◆ What this task involves
Look below for the line containing "[4.00-5.00s]"; from there, print each line exactly up to and including the line containing "Lip reading: after", and stop.

======== Data in this exercise ========

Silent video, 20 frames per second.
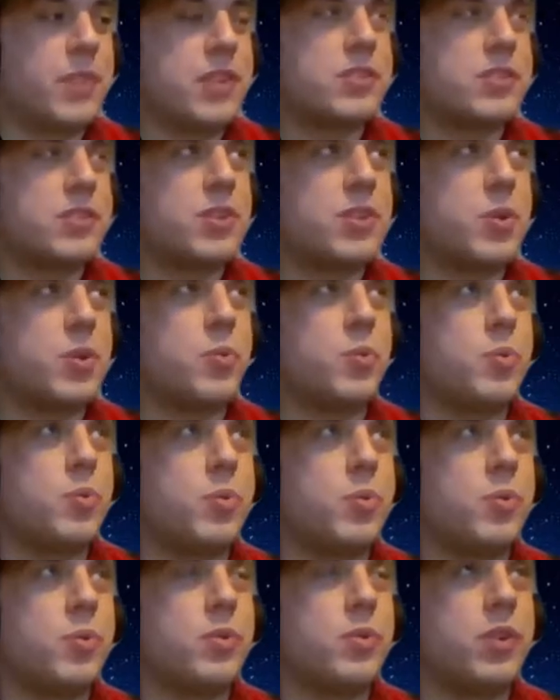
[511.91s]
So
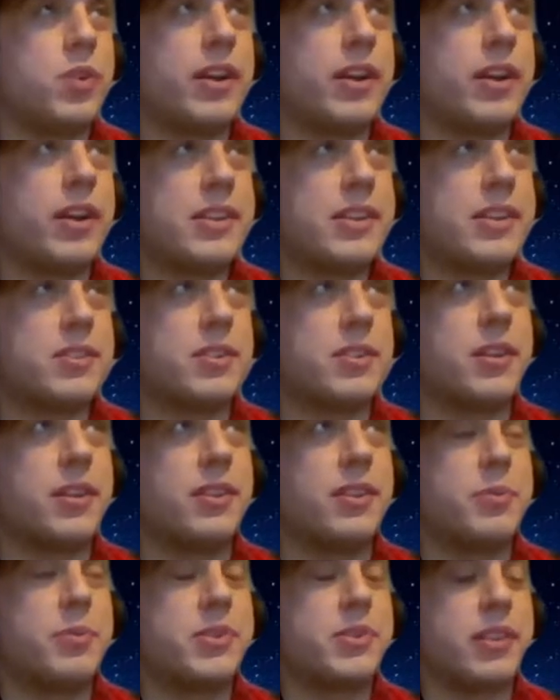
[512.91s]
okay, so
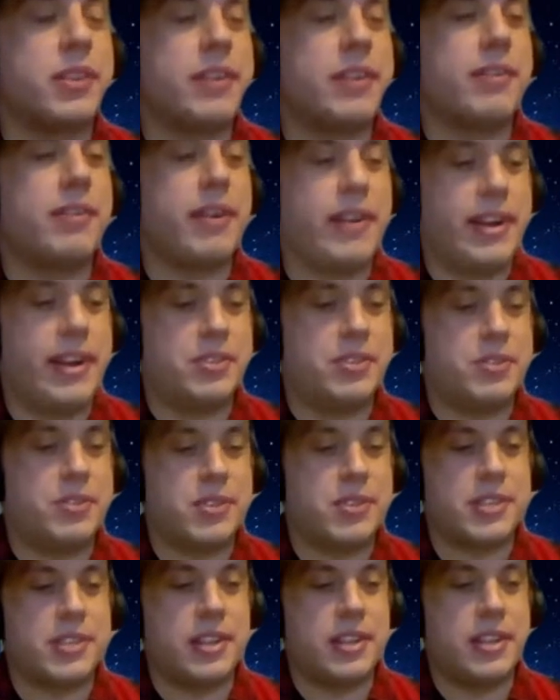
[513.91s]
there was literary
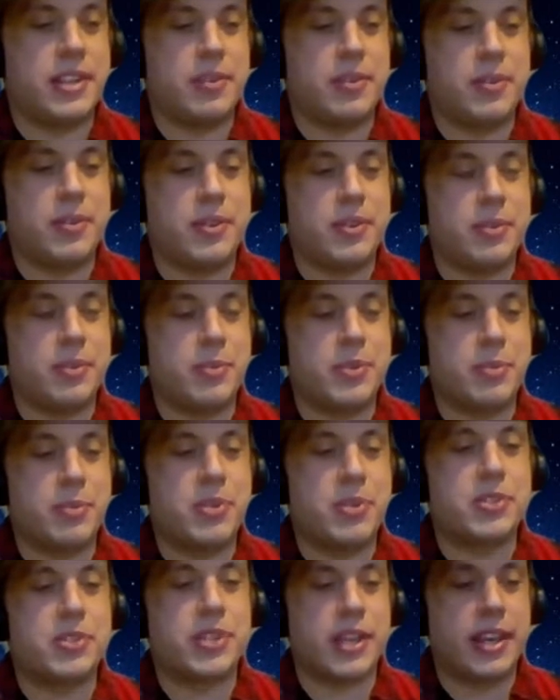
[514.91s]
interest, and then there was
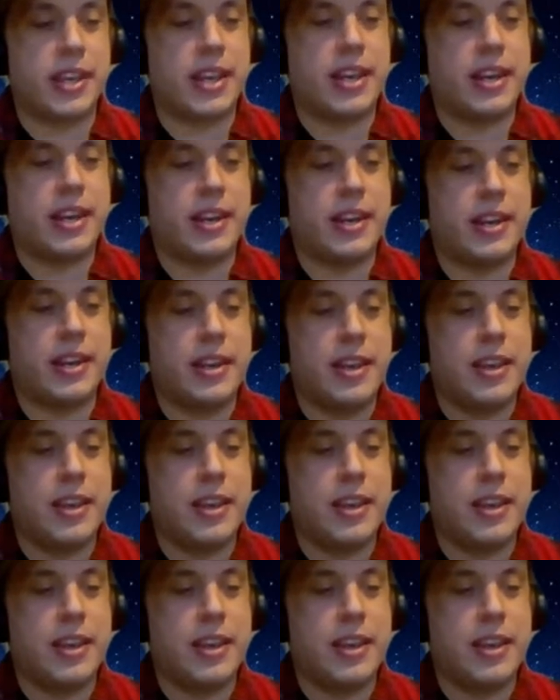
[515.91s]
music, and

========
======== Data in this exercise ========

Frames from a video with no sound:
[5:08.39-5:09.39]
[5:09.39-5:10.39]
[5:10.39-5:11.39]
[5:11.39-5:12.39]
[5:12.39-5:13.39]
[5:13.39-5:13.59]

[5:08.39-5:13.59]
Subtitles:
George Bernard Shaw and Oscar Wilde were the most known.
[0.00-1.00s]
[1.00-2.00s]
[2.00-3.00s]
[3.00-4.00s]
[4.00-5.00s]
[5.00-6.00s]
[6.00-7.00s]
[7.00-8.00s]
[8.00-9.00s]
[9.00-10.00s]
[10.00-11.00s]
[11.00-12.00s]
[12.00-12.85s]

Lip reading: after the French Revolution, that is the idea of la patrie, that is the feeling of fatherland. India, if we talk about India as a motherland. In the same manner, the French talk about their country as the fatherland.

========
======== Data in this exercise ========

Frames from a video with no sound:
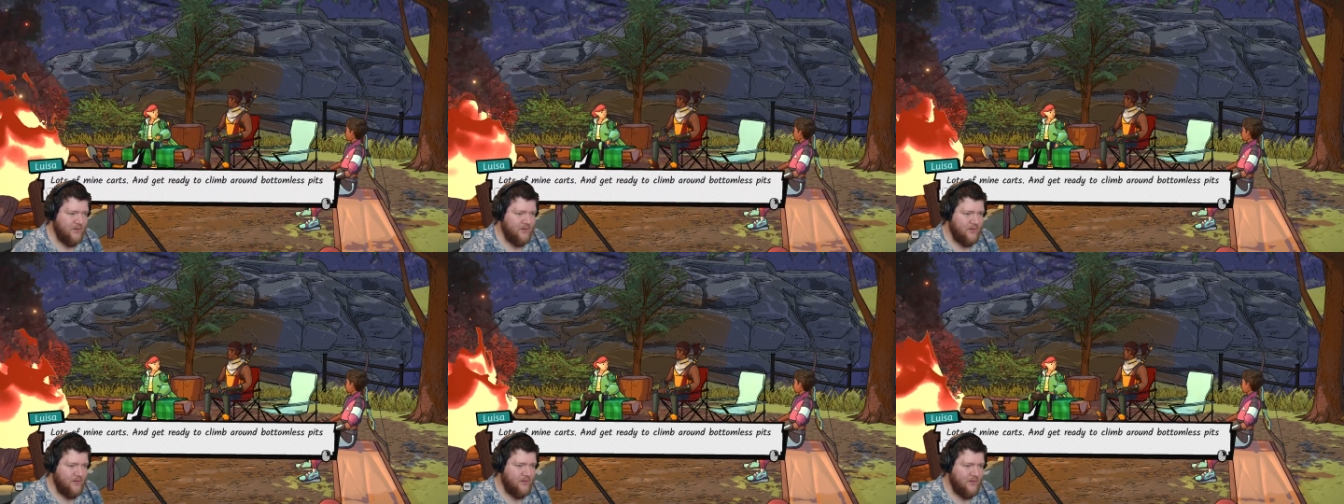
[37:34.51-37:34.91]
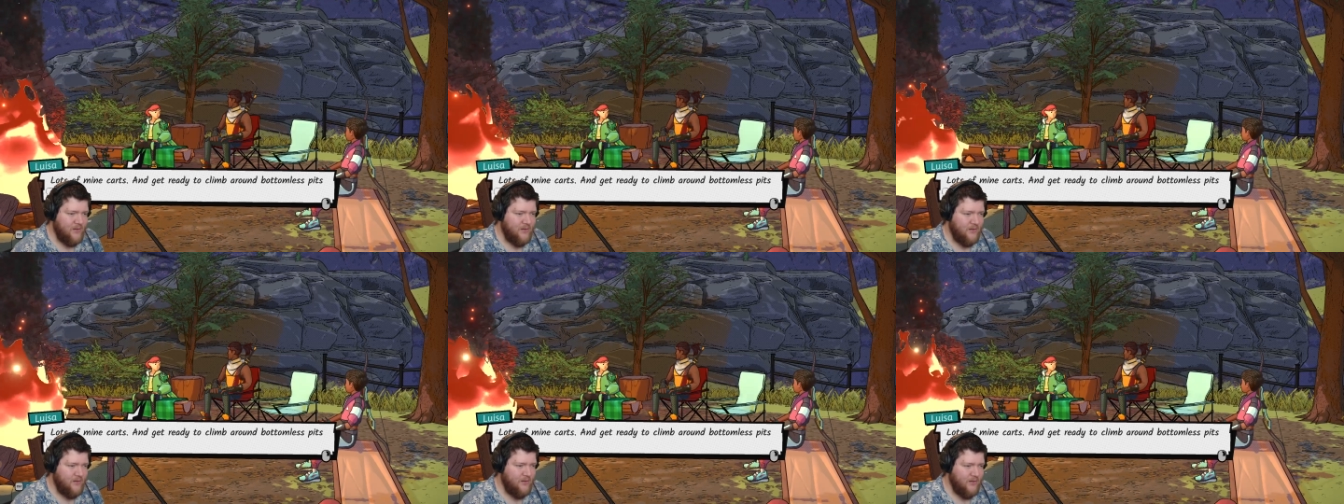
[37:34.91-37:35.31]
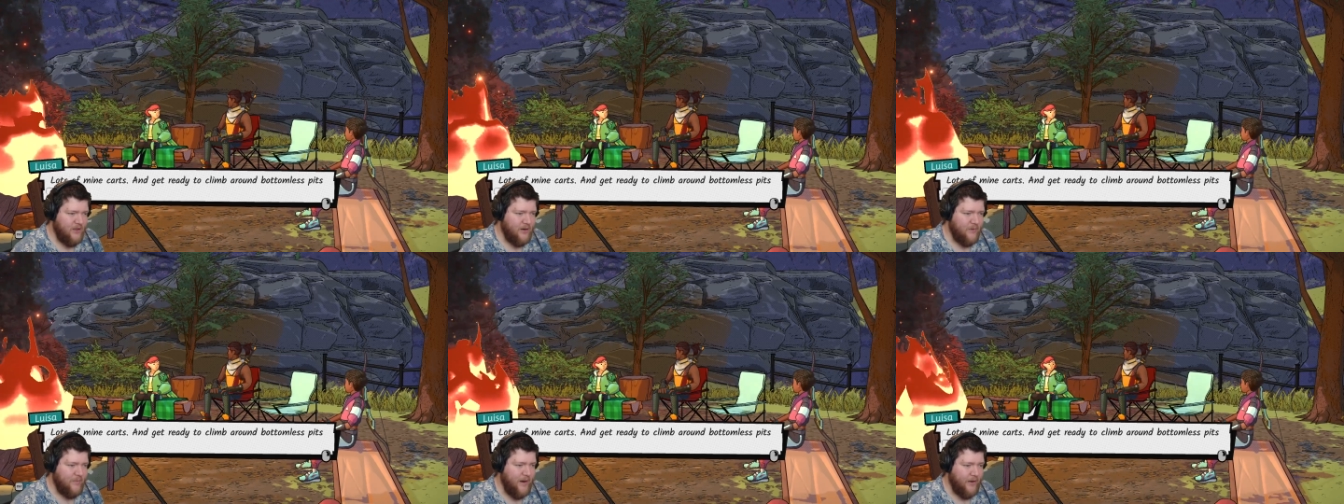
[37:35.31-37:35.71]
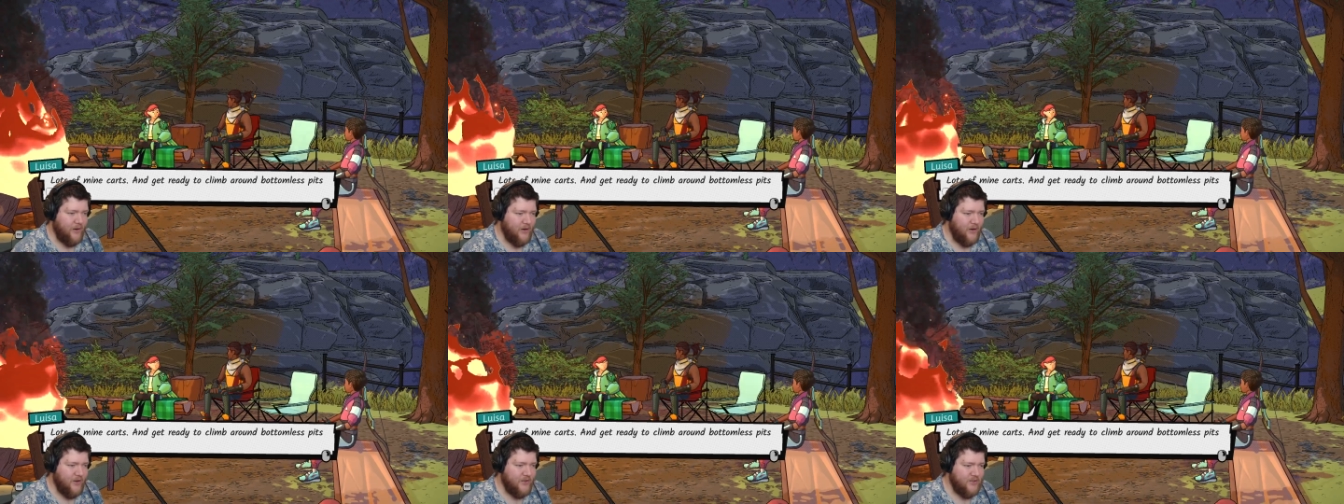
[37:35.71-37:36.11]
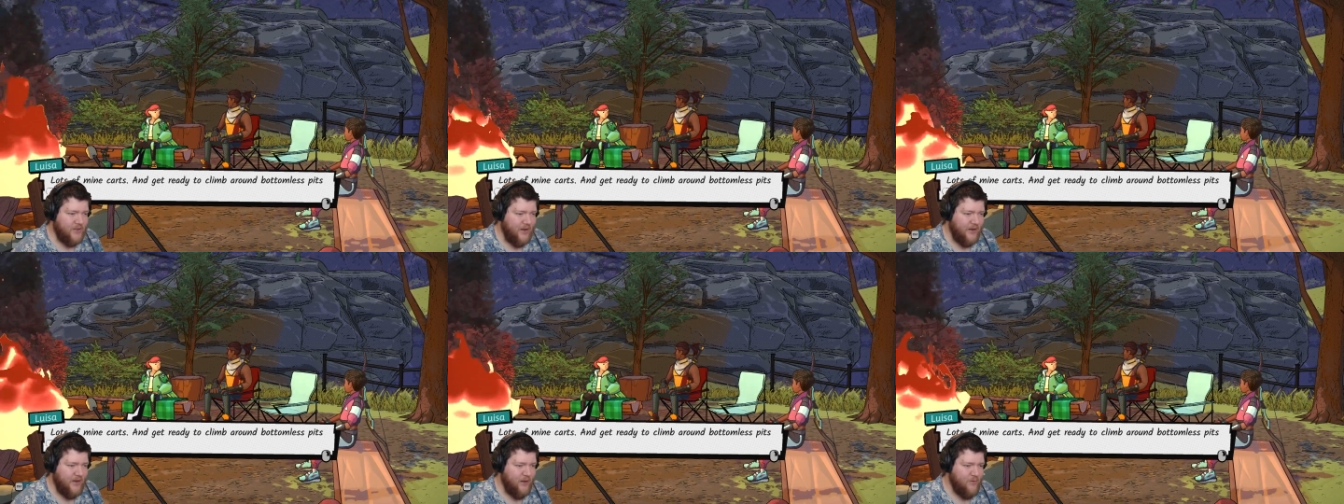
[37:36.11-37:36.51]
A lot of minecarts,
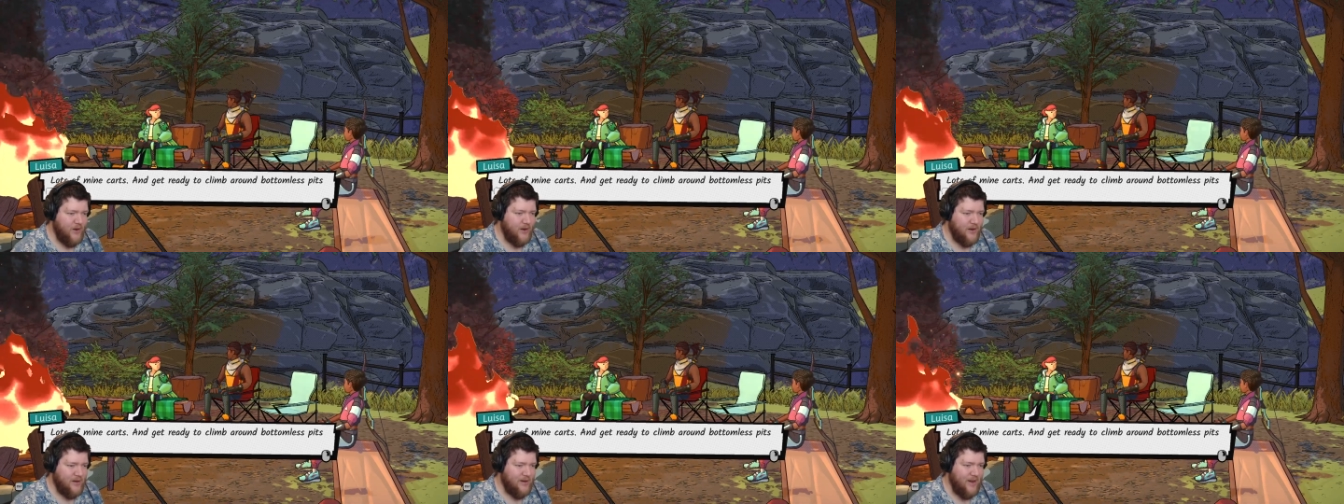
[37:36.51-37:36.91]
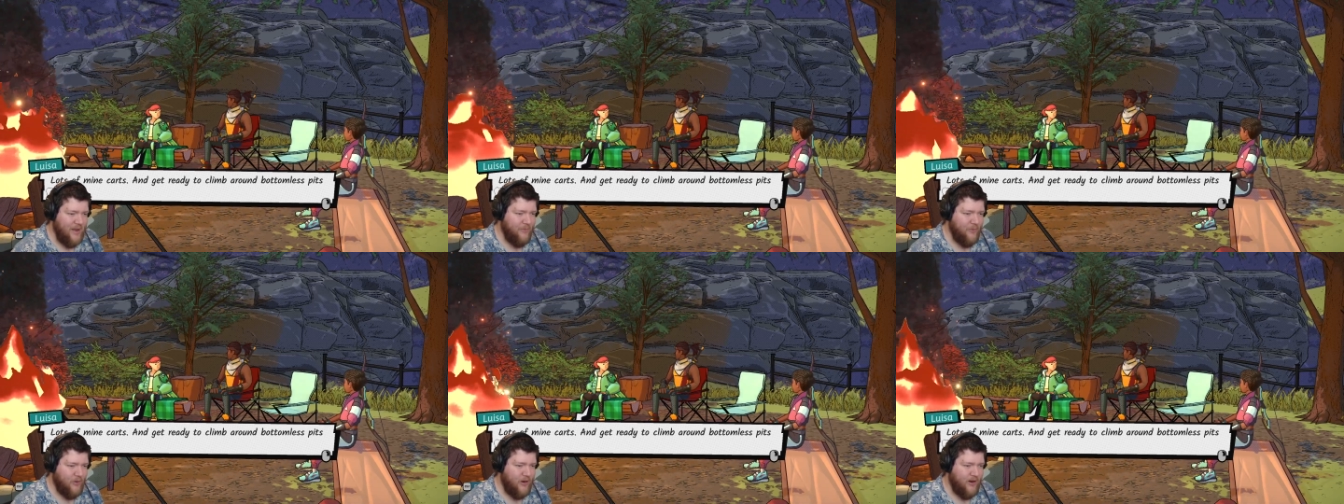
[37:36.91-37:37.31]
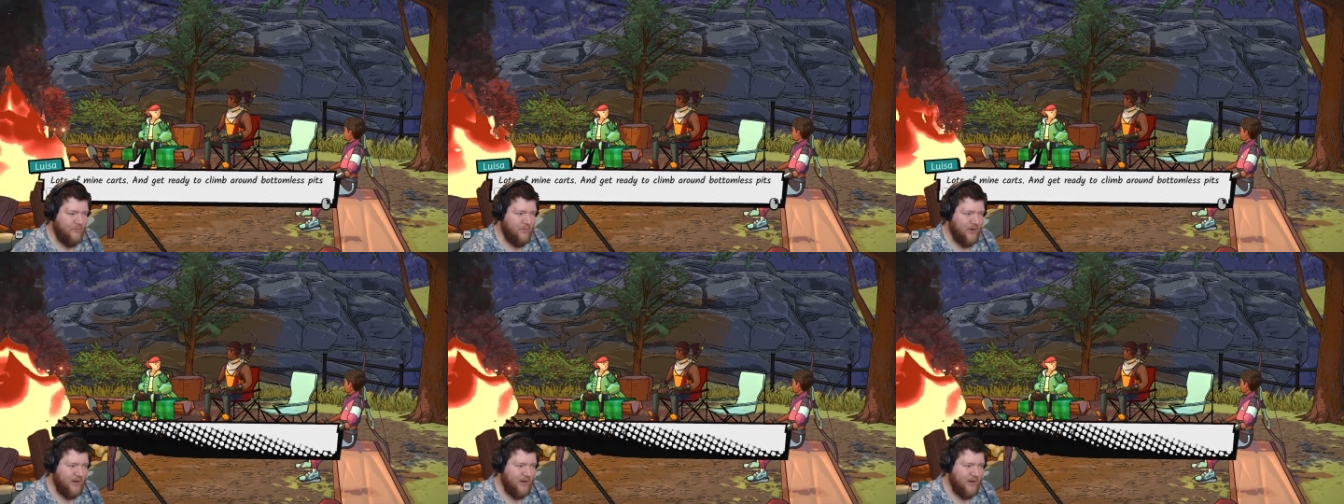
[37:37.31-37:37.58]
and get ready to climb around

========

◆ Task output
[4.00-5.00s]
[5.00-6.00s]
[6.00-7.00s]
[7.00-8.00s]
[8.00-9.00s]
[9.00-10.00s]
[10.00-11.00s]
[11.00-12.00s]
[12.00-12.85s]

Lip reading: after the French Revolution, that is the idea of la patrie, that is the feeling of fatherland. India, if we talk about India as a motherland. In the same manner, the French talk about their country as the fatherland.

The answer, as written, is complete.